### Exercise goal
The following entries should be restated word for word, pictures excluded.

### Provided information
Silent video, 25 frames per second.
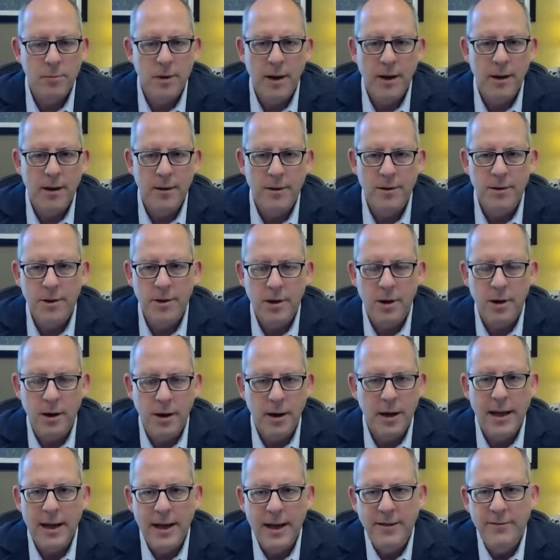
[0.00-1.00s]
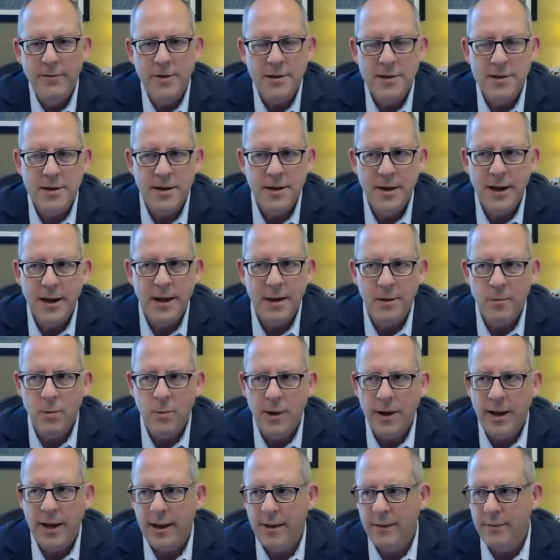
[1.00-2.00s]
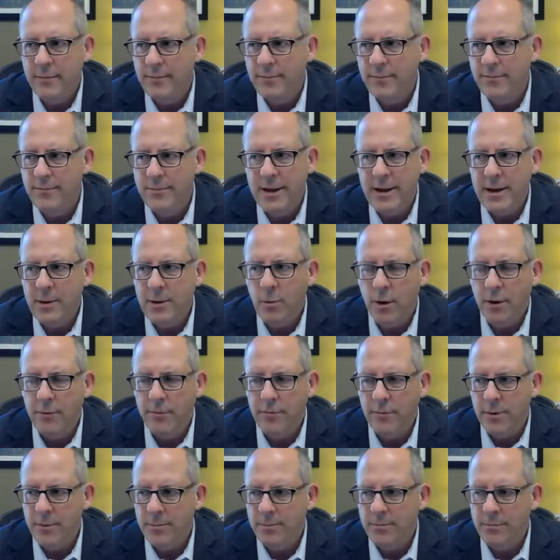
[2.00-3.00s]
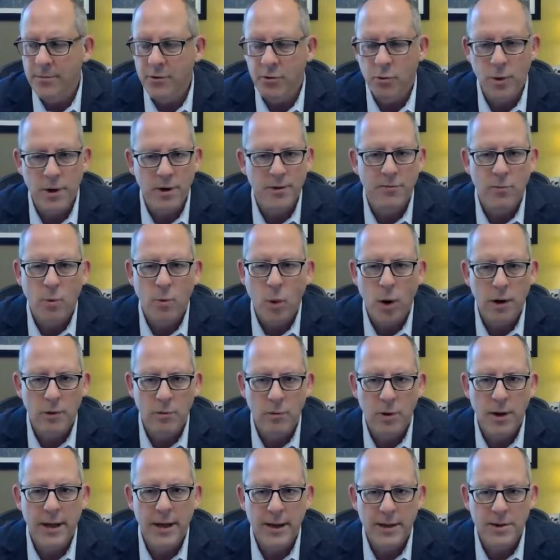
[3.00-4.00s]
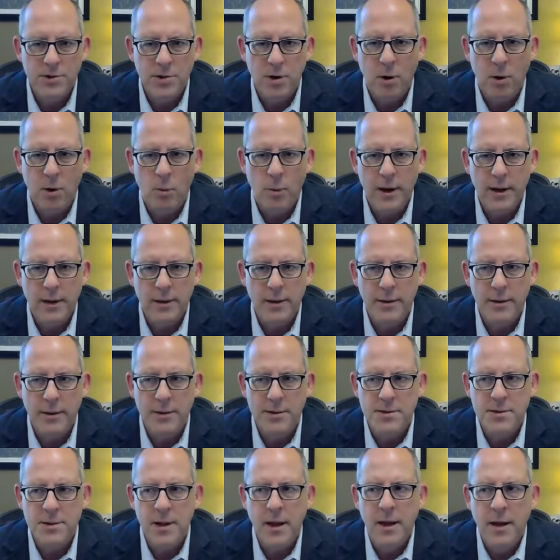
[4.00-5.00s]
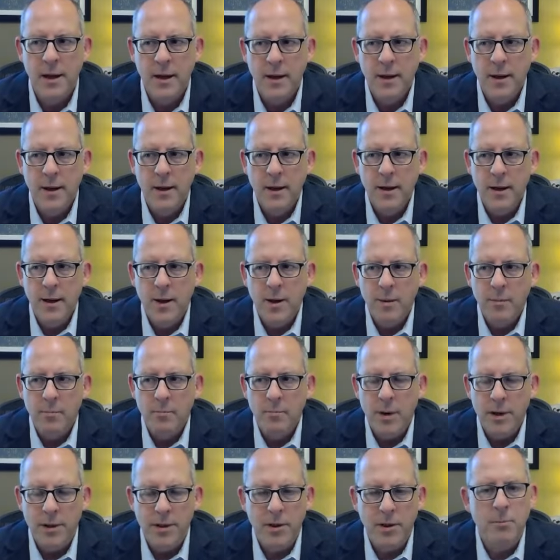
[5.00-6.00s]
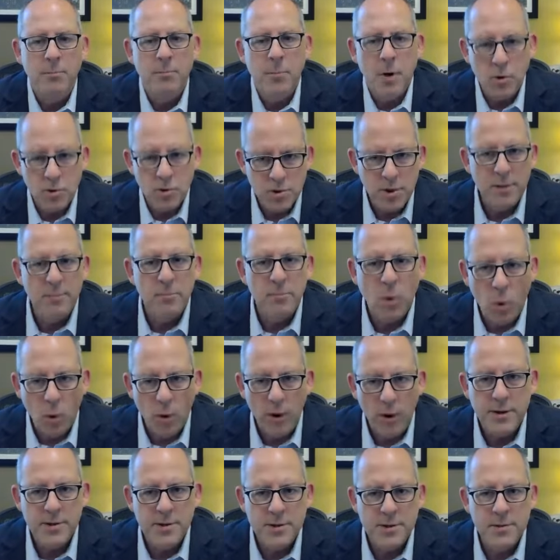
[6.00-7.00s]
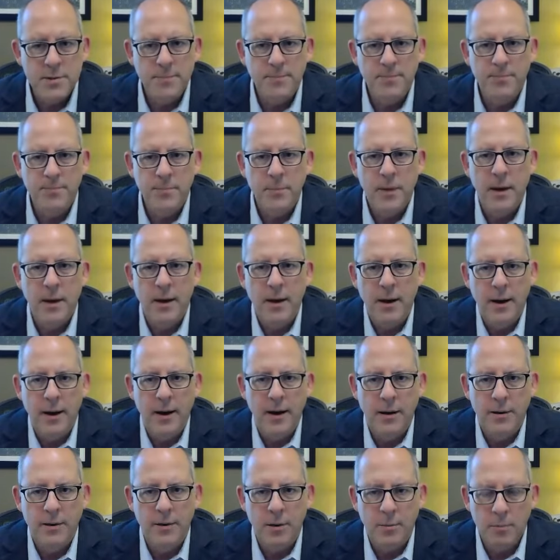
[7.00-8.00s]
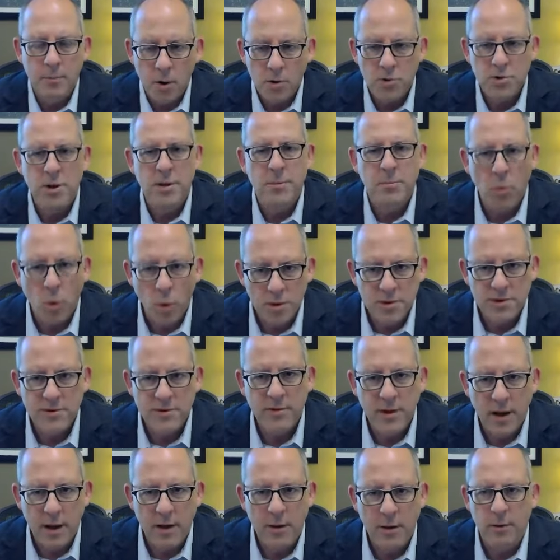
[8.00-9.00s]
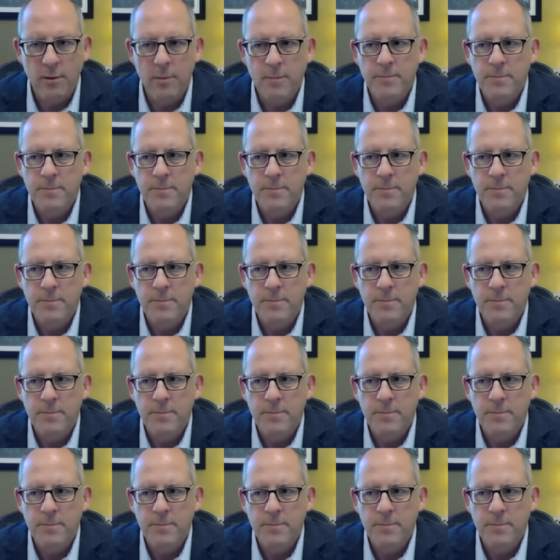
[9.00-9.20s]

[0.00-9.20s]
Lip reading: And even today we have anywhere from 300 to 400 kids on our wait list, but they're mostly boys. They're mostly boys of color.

### Exercise solution
Silent video, 25 frames per second.
[0.00-1.00s]
[1.00-2.00s]
[2.00-3.00s]
[3.00-4.00s]
[4.00-5.00s]
[5.00-6.00s]
[6.00-7.00s]
[7.00-8.00s]
[8.00-9.00s]
[9.00-9.20s]

[0.00-9.20s]
Lip reading: And even today we have anywhere from 300 to 400 kids on our wait list, but they're mostly boys. They're mostly boys of color.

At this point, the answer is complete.